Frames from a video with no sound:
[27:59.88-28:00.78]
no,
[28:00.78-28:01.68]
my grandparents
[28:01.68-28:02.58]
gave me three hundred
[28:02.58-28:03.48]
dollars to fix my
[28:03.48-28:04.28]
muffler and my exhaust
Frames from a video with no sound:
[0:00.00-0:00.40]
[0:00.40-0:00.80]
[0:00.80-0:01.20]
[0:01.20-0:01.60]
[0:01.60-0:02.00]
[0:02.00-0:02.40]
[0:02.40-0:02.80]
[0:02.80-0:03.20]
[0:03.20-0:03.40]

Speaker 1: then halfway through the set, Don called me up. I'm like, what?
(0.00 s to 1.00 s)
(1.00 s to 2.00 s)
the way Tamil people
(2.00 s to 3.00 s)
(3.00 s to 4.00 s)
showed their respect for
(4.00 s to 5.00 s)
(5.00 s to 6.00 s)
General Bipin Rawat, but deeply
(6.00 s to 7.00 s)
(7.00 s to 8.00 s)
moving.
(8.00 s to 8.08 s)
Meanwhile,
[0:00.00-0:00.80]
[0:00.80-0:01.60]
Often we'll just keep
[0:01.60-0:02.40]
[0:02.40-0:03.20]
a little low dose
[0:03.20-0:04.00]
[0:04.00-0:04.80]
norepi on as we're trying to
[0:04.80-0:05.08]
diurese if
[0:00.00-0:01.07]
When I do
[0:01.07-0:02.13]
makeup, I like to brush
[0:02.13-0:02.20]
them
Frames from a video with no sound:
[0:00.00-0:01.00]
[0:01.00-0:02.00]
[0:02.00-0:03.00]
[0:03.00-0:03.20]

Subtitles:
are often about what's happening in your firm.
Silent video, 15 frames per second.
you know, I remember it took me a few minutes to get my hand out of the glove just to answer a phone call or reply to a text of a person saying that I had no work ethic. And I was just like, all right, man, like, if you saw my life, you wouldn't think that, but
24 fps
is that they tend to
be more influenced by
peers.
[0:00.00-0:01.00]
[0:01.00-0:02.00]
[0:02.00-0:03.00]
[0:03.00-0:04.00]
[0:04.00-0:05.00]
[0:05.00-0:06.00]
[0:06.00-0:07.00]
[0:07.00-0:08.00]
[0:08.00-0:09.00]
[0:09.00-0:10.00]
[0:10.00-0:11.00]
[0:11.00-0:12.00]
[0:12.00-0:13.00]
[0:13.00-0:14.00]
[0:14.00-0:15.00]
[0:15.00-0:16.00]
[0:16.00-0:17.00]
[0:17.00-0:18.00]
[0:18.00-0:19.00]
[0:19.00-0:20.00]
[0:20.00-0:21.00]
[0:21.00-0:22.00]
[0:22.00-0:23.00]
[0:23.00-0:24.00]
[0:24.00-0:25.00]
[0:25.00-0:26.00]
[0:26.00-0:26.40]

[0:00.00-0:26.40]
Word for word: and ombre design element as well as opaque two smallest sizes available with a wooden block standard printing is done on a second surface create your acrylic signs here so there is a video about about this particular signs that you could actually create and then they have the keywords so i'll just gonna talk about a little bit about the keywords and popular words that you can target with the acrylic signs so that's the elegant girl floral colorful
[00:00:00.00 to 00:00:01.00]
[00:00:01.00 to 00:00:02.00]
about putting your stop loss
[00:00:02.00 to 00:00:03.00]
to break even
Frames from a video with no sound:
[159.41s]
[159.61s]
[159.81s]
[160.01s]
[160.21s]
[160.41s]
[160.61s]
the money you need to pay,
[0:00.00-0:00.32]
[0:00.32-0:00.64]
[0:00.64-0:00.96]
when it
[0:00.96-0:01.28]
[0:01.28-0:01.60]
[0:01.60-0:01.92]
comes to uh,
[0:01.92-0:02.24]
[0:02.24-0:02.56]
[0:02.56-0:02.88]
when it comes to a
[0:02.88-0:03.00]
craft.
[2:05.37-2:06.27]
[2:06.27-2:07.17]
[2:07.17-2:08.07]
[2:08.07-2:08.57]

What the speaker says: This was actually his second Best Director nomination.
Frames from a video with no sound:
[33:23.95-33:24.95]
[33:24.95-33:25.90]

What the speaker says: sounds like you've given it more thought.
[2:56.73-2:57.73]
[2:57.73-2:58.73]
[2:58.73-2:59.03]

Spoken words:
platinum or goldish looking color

▶ **PROBLEM STATEMENT**: Give the data again in full, keeping every line as it was.

▶ **RESPONSE TO THE EXERCISE**:
Frames from a video with no sound:
[27:59.88-28:00.78]
no,
[28:00.78-28:01.68]
my grandparents
[28:01.68-28:02.58]
gave me three hundred
[28:02.58-28:03.48]
dollars to fix my
[28:03.48-28:04.28]
muffler and my exhaust
Frames from a video with no sound:
[0:00.00-0:00.40]
[0:00.40-0:00.80]
[0:00.80-0:01.20]
[0:01.20-0:01.60]
[0:01.60-0:02.00]
[0:02.00-0:02.40]
[0:02.40-0:02.80]
[0:02.80-0:03.20]
[0:03.20-0:03.40]

Speaker 1: then halfway through the set, Don called me up. I'm like, what?
(0.00 s to 1.00 s)
(1.00 s to 2.00 s)
the way Tamil people
(2.00 s to 3.00 s)
(3.00 s to 4.00 s)
showed their respect for
(4.00 s to 5.00 s)
(5.00 s to 6.00 s)
General Bipin Rawat, but deeply
(6.00 s to 7.00 s)
(7.00 s to 8.00 s)
moving.
(8.00 s to 8.08 s)
Meanwhile,
[0:00.00-0:00.80]
[0:00.80-0:01.60]
Often we'll just keep
[0:01.60-0:02.40]
[0:02.40-0:03.20]
a little low dose
[0:03.20-0:04.00]
[0:04.00-0:04.80]
norepi on as we're trying to
[0:04.80-0:05.08]
diurese if
[0:00.00-0:01.07]
When I do
[0:01.07-0:02.13]
makeup, I like to brush
[0:02.13-0:02.20]
them
Frames from a video with no sound:
[0:00.00-0:01.00]
[0:01.00-0:02.00]
[0:02.00-0:03.00]
[0:03.00-0:03.20]

Subtitles:
are often about what's happening in your firm.
Silent video, 15 frames per second.
you know, I remember it took me a few minutes to get my hand out of the glove just to answer a phone call or reply to a text of a person saying that I had no work ethic. And I was just like, all right, man, like, if you saw my life, you wouldn't think that, but
24 fps
is that they tend to
be more influenced by
peers.
[0:00.00-0:01.00]
[0:01.00-0:02.00]
[0:02.00-0:03.00]
[0:03.00-0:04.00]
[0:04.00-0:05.00]
[0:05.00-0:06.00]
[0:06.00-0:07.00]
[0:07.00-0:08.00]
[0:08.00-0:09.00]
[0:09.00-0:10.00]
[0:10.00-0:11.00]
[0:11.00-0:12.00]
[0:12.00-0:13.00]
[0:13.00-0:14.00]
[0:14.00-0:15.00]
[0:15.00-0:16.00]
[0:16.00-0:17.00]
[0:17.00-0:18.00]
[0:18.00-0:19.00]
[0:19.00-0:20.00]
[0:20.00-0:21.00]
[0:21.00-0:22.00]
[0:22.00-0:23.00]
[0:23.00-0:24.00]
[0:24.00-0:25.00]
[0:25.00-0:26.00]
[0:26.00-0:26.40]

[0:00.00-0:26.40]
Word for word: and ombre design element as well as opaque two smallest sizes available with a wooden block standard printing is done on a second surface create your acrylic signs here so there is a video about about this particular signs that you could actually create and then they have the keywords so i'll just gonna talk about a little bit about the keywords and popular words that you can target with the acrylic signs so that's the elegant girl floral colorful
[00:00:00.00 to 00:00:01.00]
[00:00:01.00 to 00:00:02.00]
about putting your stop loss
[00:00:02.00 to 00:00:03.00]
to break even
Frames from a video with no sound:
[159.41s]
[159.61s]
[159.81s]
[160.01s]
[160.21s]
[160.41s]
[160.61s]
the money you need to pay,
[0:00.00-0:00.32]
[0:00.32-0:00.64]
[0:00.64-0:00.96]
when it
[0:00.96-0:01.28]
[0:01.28-0:01.60]
[0:01.60-0:01.92]
comes to uh,
[0:01.92-0:02.24]
[0:02.24-0:02.56]
[0:02.56-0:02.88]
when it comes to a
[0:02.88-0:03.00]
craft.
[2:05.37-2:06.27]
[2:06.27-2:07.17]
[2:07.17-2:08.07]
[2:08.07-2:08.57]

What the speaker says: This was actually his second Best Director nomination.
Frames from a video with no sound:
[33:23.95-33:24.95]
[33:24.95-33:25.90]

What the speaker says: sounds like you've given it more thought.
[2:56.73-2:57.73]
[2:57.73-2:58.73]
[2:58.73-2:59.03]

Spoken words:
platinum or goldish looking color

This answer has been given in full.